[WHAT YOU WILL DO] The pictures are to be left out, and all remaining data is to be transcribed exactly as it appears.

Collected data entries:
####################
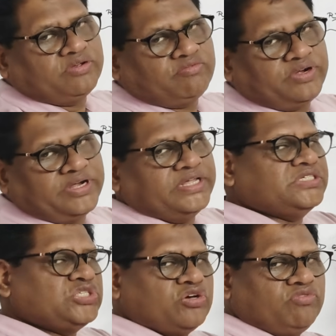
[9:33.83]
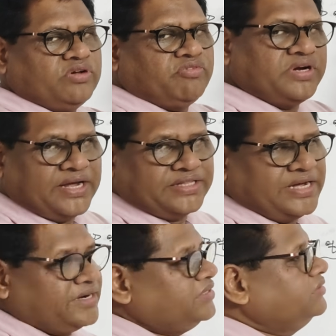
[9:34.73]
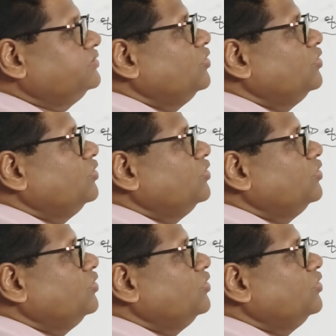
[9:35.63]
liquid, density of liquid, like that,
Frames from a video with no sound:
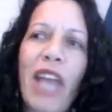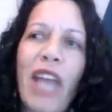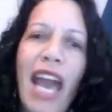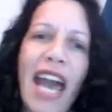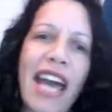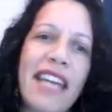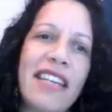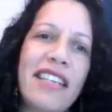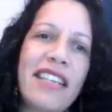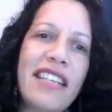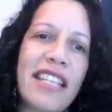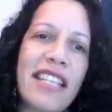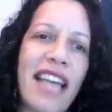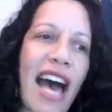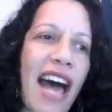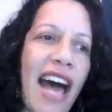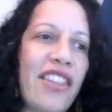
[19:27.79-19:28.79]
And
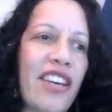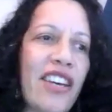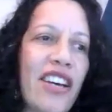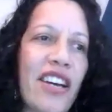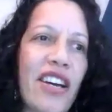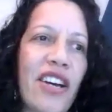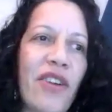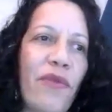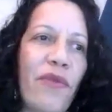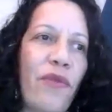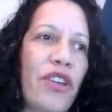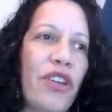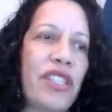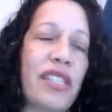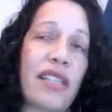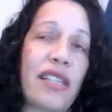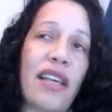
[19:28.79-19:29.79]
the other
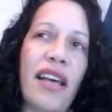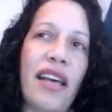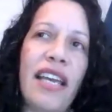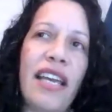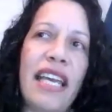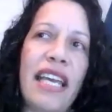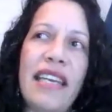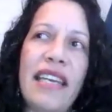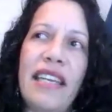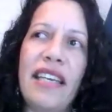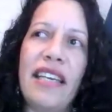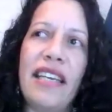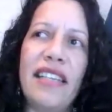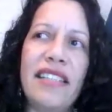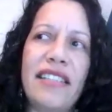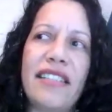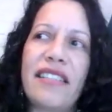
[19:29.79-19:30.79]
was in
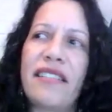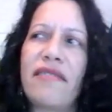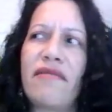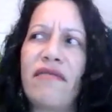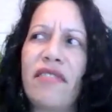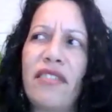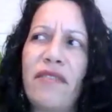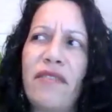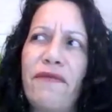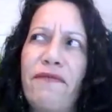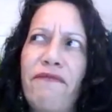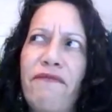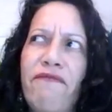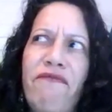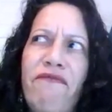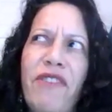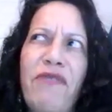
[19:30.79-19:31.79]
his
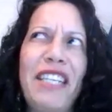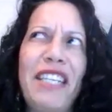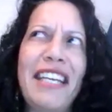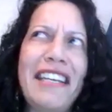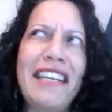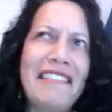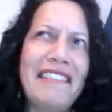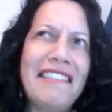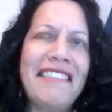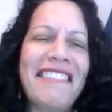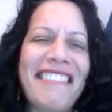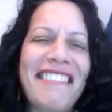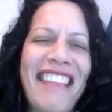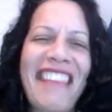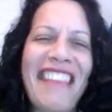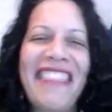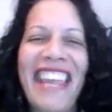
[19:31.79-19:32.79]
50s,
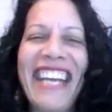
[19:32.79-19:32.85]
I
####################
[YOUR SOLUTION]
[9:33.83]
[9:34.73]
[9:35.63]
liquid, density of liquid, like that,
Frames from a video with no sound:
[19:27.79-19:28.79]
And
[19:28.79-19:29.79]
the other
[19:29.79-19:30.79]
was in
[19:30.79-19:31.79]
his
[19:31.79-19:32.79]
50s,
[19:32.79-19:32.85]
I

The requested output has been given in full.